• _About this exercise_: Although the entries contain pictures, your copy should hold only their exact text.

• _Given records_:
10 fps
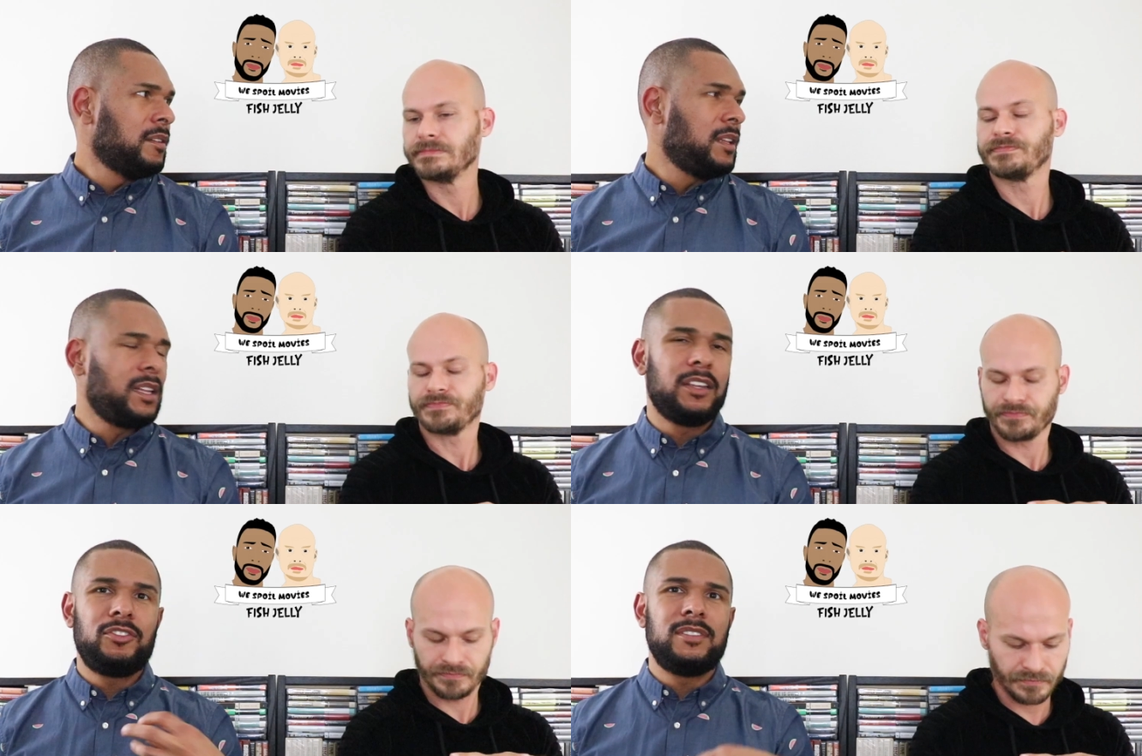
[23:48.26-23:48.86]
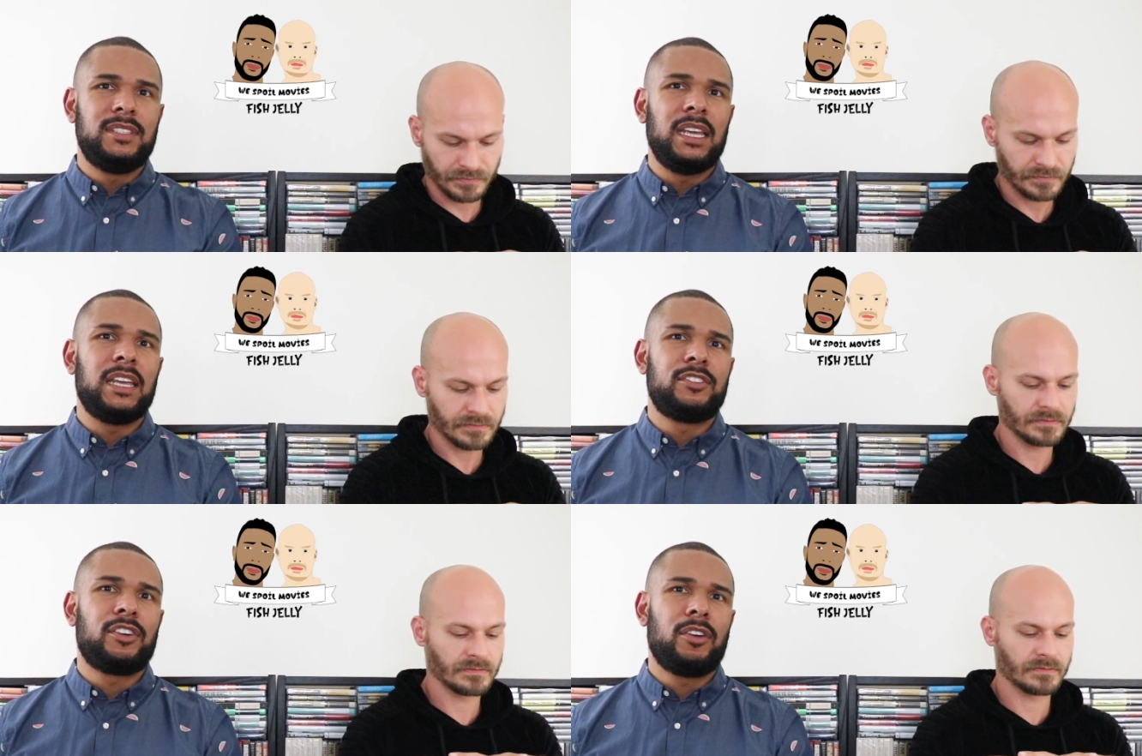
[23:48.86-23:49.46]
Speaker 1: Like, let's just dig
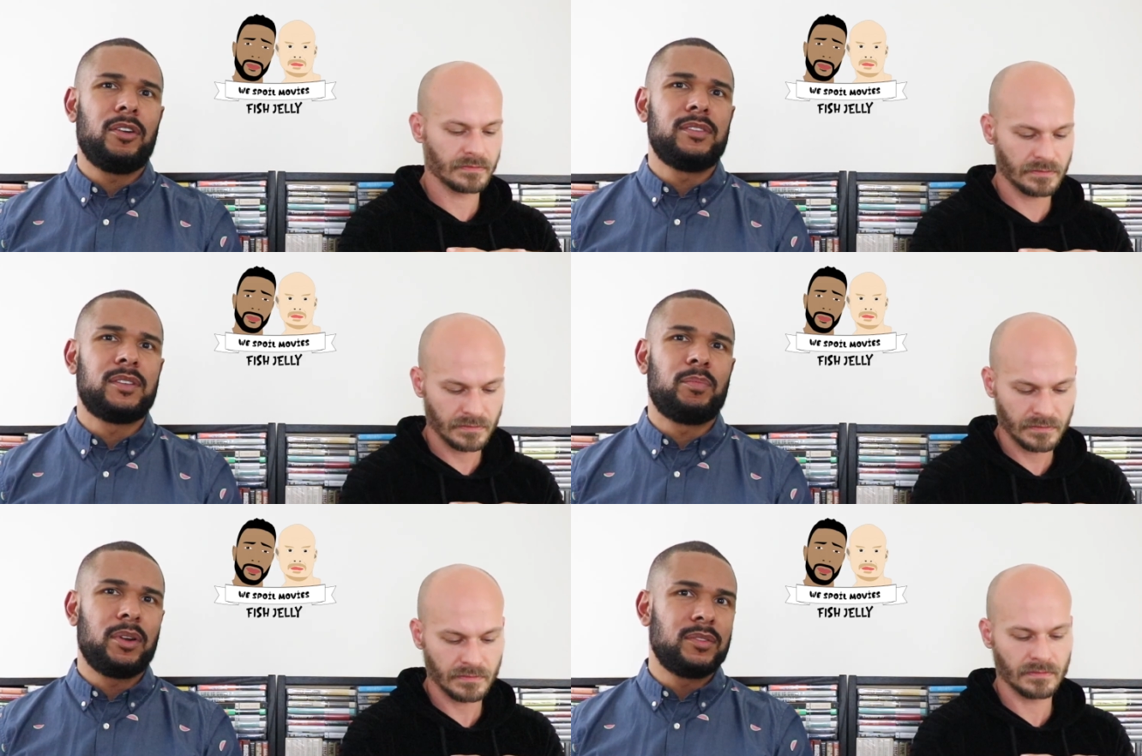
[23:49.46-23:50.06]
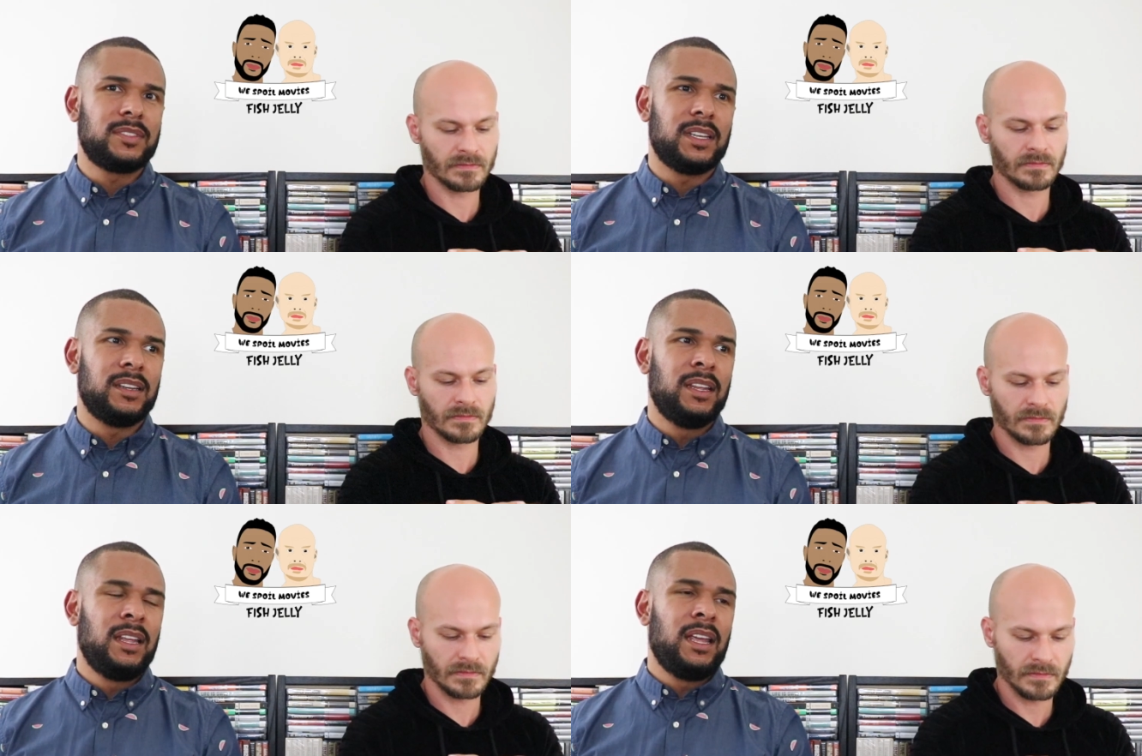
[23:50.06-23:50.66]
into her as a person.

• _Answer to the exercise_:
10 fps
[23:48.26-23:48.86]
[23:48.86-23:49.46]
Speaker 1: Like, let's just dig
[23:49.46-23:50.06]
[23:50.06-23:50.66]
into her as a person.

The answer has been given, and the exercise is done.